During recent testing of a Linux client NFSv4.1 mount to a FreeBSD server, breakage of both client and server was observed after a network partitioning between them. The FreeBSD server did not reply to a retried RPC using the session's cached reply as it should. The Linux client sometimes advances the sequence# for the session slot by 2 instead of 1. The attached patches alleviate the above problems and should be applied to all NFS servers handling NFSv4 mounts. Fortunately, network partitioning should be a rare event and the patches are only needed when that happens.
Created attachment 223859 [details] fix NFSv4.1/4.2 server session for RPC retries This patch fixes the NFSv4 server so that it correctly sends a reply from the one cached in the session's slot when an RPC retry occurs. (RPC retries are rare for NFSv4, but can occur after a new TCP connection has been established for an NFv4.1/4.2 mount by the client.) Two things needed to be fixed: - don't set nd_repstat to NFSERR_IO when the pseudo error NFSERR_REPLYFROMCACHE is returned. - actually use the reply in "m".
Created attachment 223860 [details] cut the Linux client some slack w.r.t. session sequence# After a network partitioning is healed, some versions of Linux client advance the sequende# for the session slot by 2 instead of 1. This patch allows these cases to work. Although technically a violation of RFC5661, it seems harmless to do, since the NFS4ERR_SEQ_MISORDERED will still be generated if an "out of order" RPC is subsequently received, since it will have a sequence# less than what the server expects.

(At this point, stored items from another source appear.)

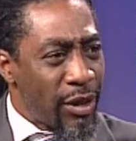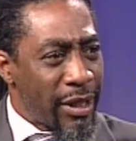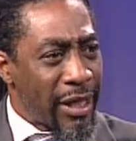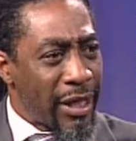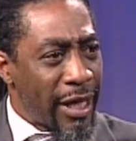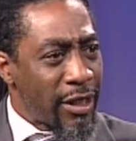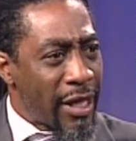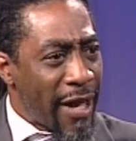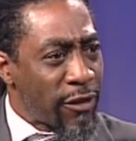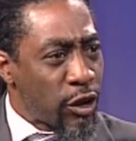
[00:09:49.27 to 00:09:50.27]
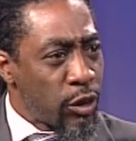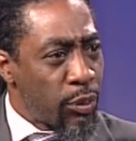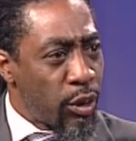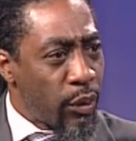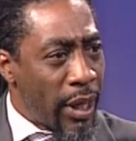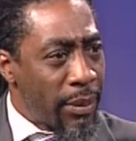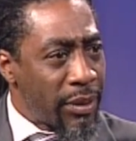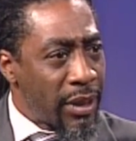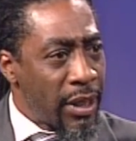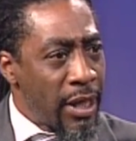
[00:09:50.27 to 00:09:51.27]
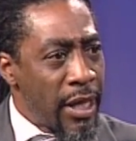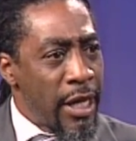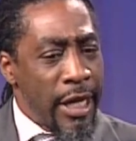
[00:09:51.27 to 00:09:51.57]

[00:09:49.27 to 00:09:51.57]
Mm -hmm. I think a mm-hmm. lot of the after school mm -hmm. programs. True.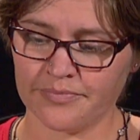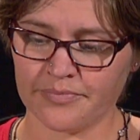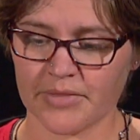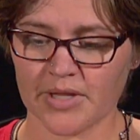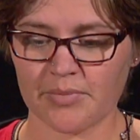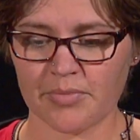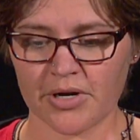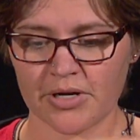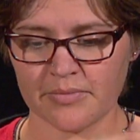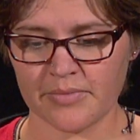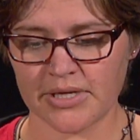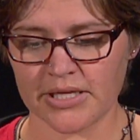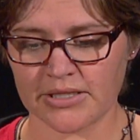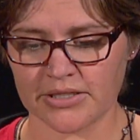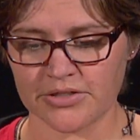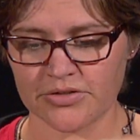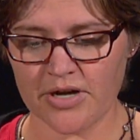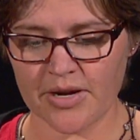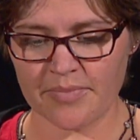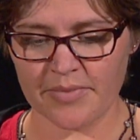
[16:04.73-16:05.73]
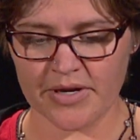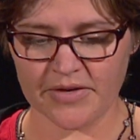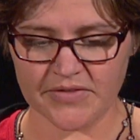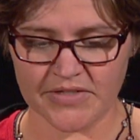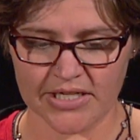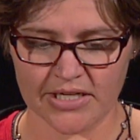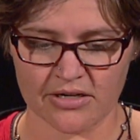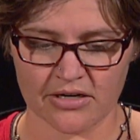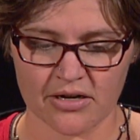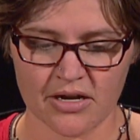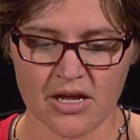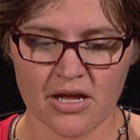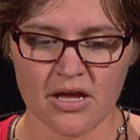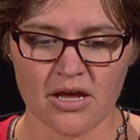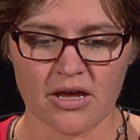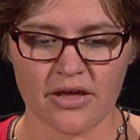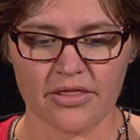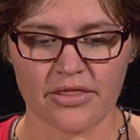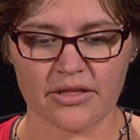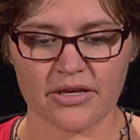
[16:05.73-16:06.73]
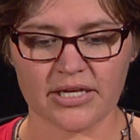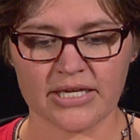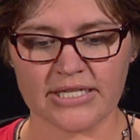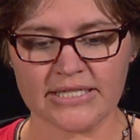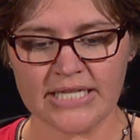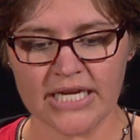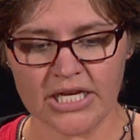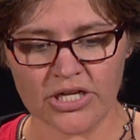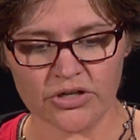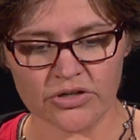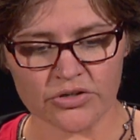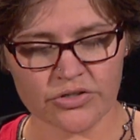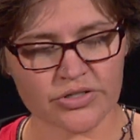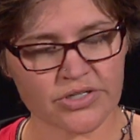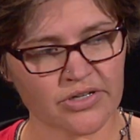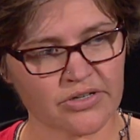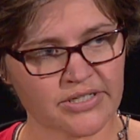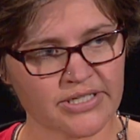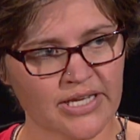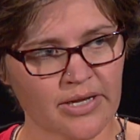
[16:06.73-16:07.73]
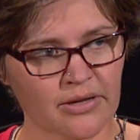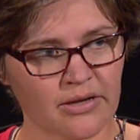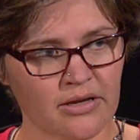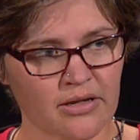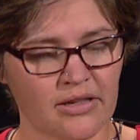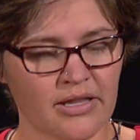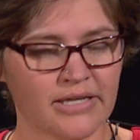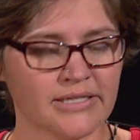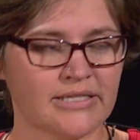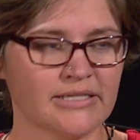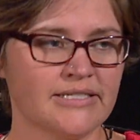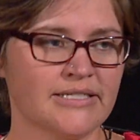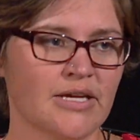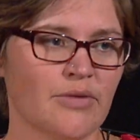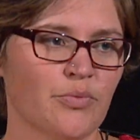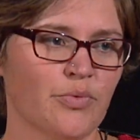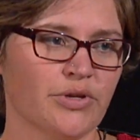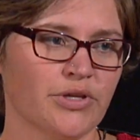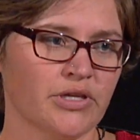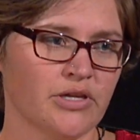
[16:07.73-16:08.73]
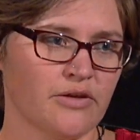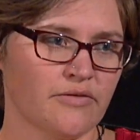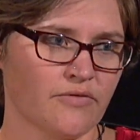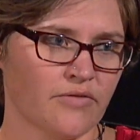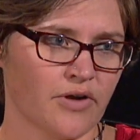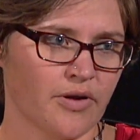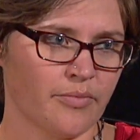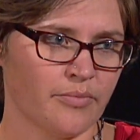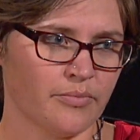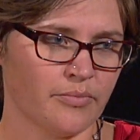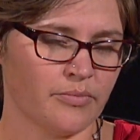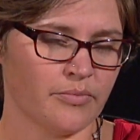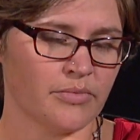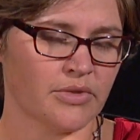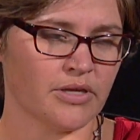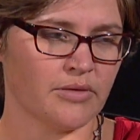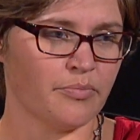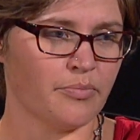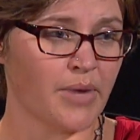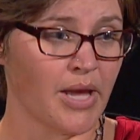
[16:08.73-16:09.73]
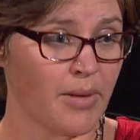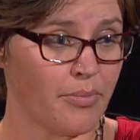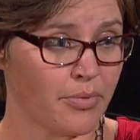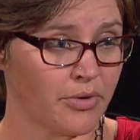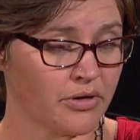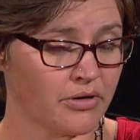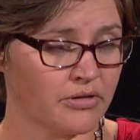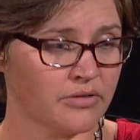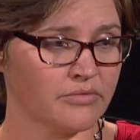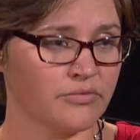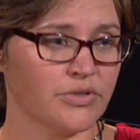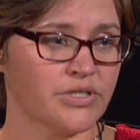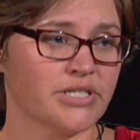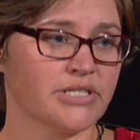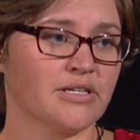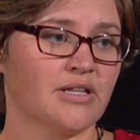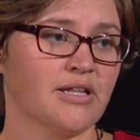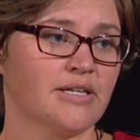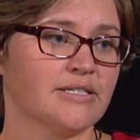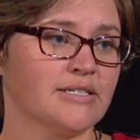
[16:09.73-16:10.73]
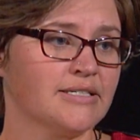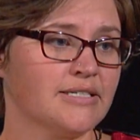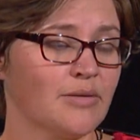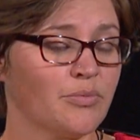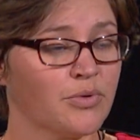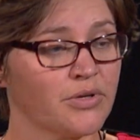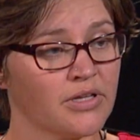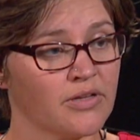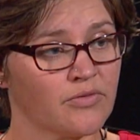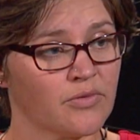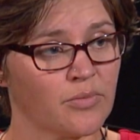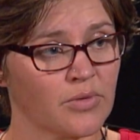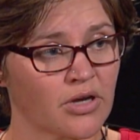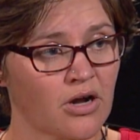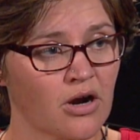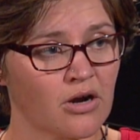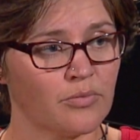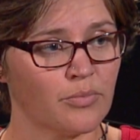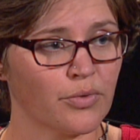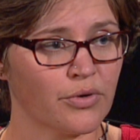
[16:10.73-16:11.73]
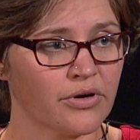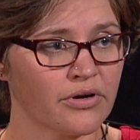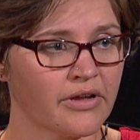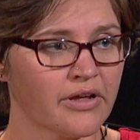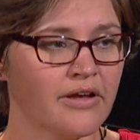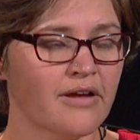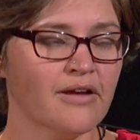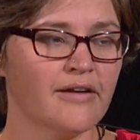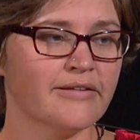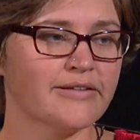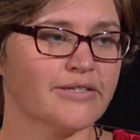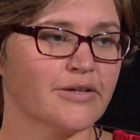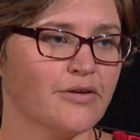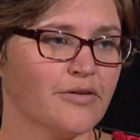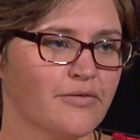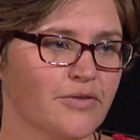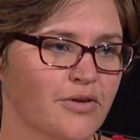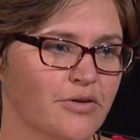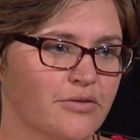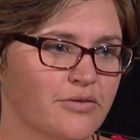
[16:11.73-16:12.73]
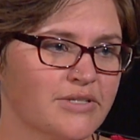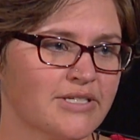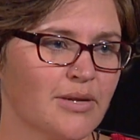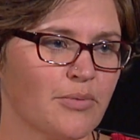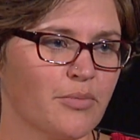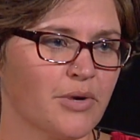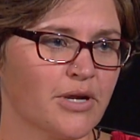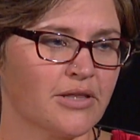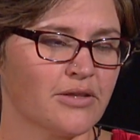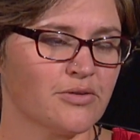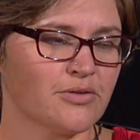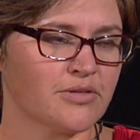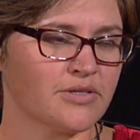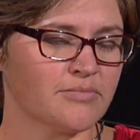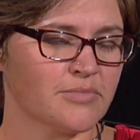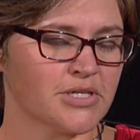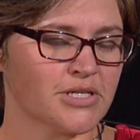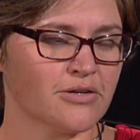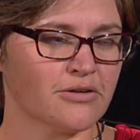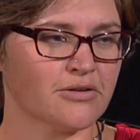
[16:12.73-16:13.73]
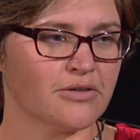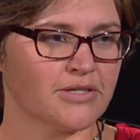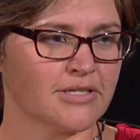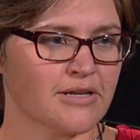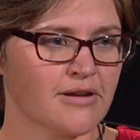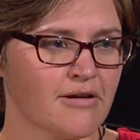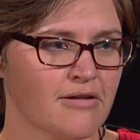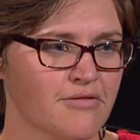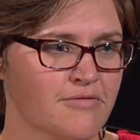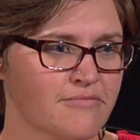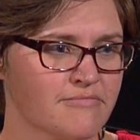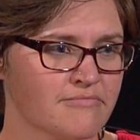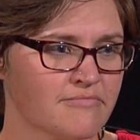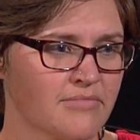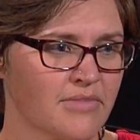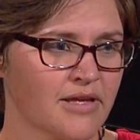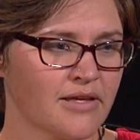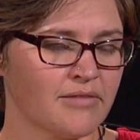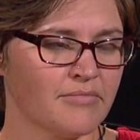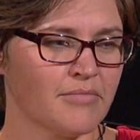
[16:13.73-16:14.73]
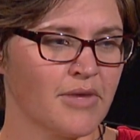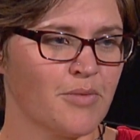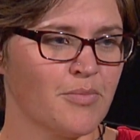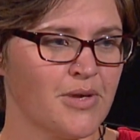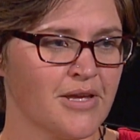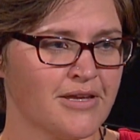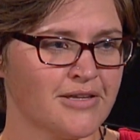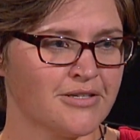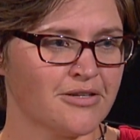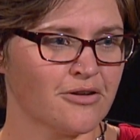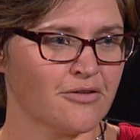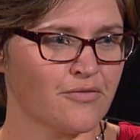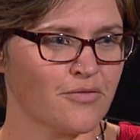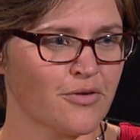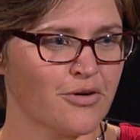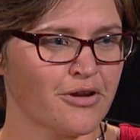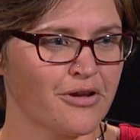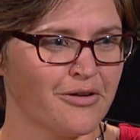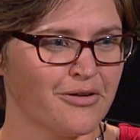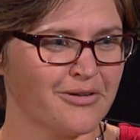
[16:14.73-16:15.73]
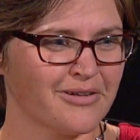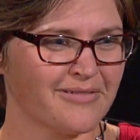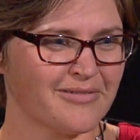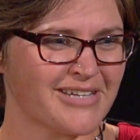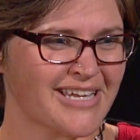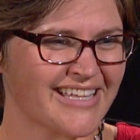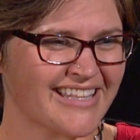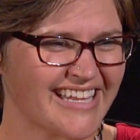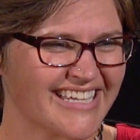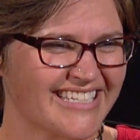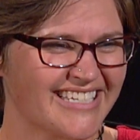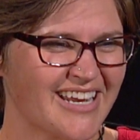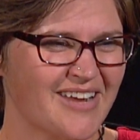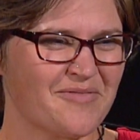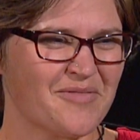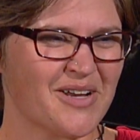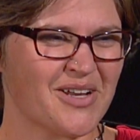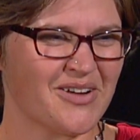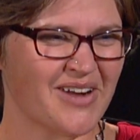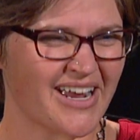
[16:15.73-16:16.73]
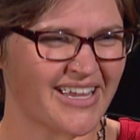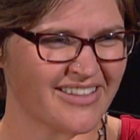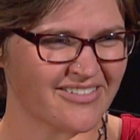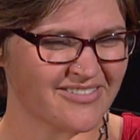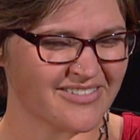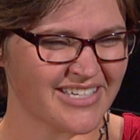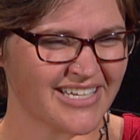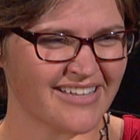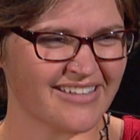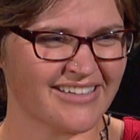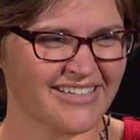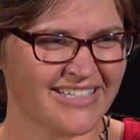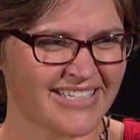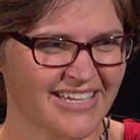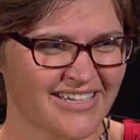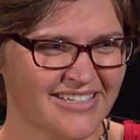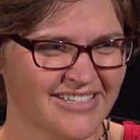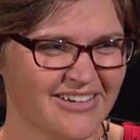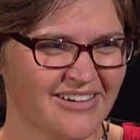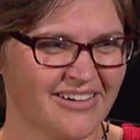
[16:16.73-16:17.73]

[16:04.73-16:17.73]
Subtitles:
pardon me, at the drop-off center, the containers are collected separately from the paper, which is collected separately from the cardboard. So if you separate those materials at home, it may be easier for you, take less time when you're at the recycling center.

When this goes into main, etc, I will enable it based on a sysctl, so that the server can optionally be RFC5661 conformant.
Created attachment 223861 [details] make the session's cached reply work for multiple retries of an RPC Having multiple retries of the same RPC should be extremely rare, since a correctly functioning client will create a new TCP connection for each of them. As such, the unpatched code assumed it would *never* happen. However it seems prudent to handle that case as far as possible. This patch adds m_copym(..M_NOWAIT) calls so that the session slot will retain the cached reply for a subsequent retry unless the m_copym() fails.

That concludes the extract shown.